----- Extracted entries -----

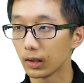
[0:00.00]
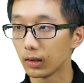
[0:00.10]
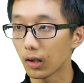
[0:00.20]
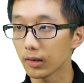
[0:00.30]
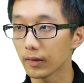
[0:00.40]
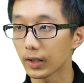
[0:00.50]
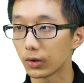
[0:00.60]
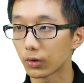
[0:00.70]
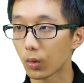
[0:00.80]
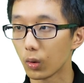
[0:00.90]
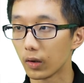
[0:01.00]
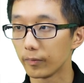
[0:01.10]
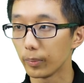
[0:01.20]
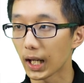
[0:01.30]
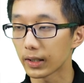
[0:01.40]
loss of control
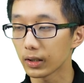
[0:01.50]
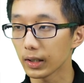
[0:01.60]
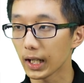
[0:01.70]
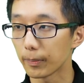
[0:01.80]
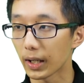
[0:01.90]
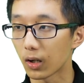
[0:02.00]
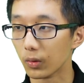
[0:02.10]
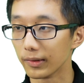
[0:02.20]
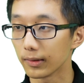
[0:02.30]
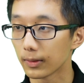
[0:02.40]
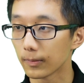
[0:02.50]
of bladder and bowels.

-----

Requirement> Print each entry exactly, leaving pictures out.

Task response>
[0:00.00]
[0:00.10]
[0:00.20]
[0:00.30]
[0:00.40]
[0:00.50]
[0:00.60]
[0:00.70]
[0:00.80]
[0:00.90]
[0:01.00]
[0:01.10]
[0:01.20]
[0:01.30]
[0:01.40]
loss of control
[0:01.50]
[0:01.60]
[0:01.70]
[0:01.80]
[0:01.90]
[0:02.00]
[0:02.10]
[0:02.20]
[0:02.30]
[0:02.40]
[0:02.50]
of bladder and bowels.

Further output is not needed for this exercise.